Pictures are not part of the copy. Reproduce all the records exactly.
____ Provided records
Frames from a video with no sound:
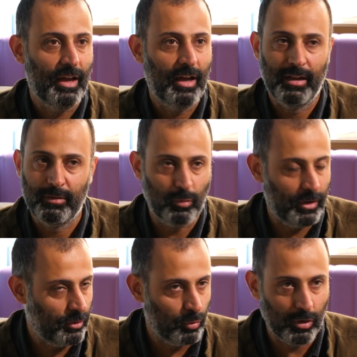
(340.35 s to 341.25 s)
and
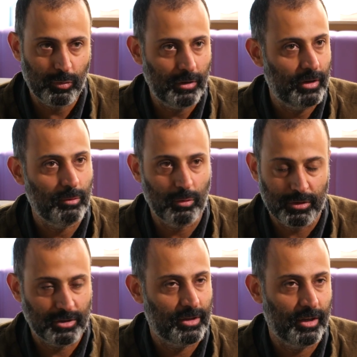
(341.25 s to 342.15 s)
when you worked with him you
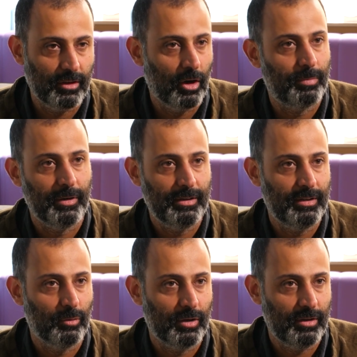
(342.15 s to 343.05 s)
were just like
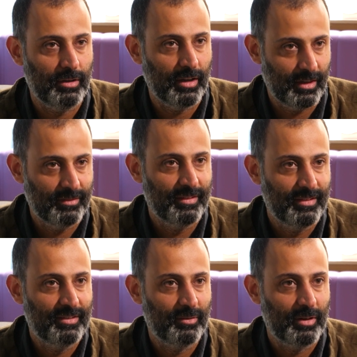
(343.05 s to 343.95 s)
operating what he
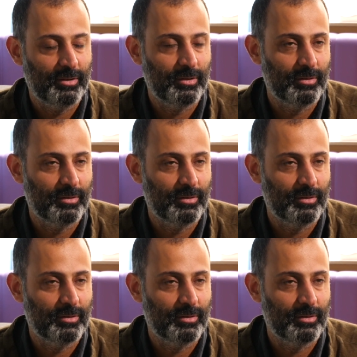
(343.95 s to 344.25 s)
wanted to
________
### Your response
Frames from a video with no sound:
(340.35 s to 341.25 s)
and
(341.25 s to 342.15 s)
when you worked with him you
(342.15 s to 343.05 s)
were just like
(343.05 s to 343.95 s)
operating what he
(343.95 s to 344.25 s)
wanted to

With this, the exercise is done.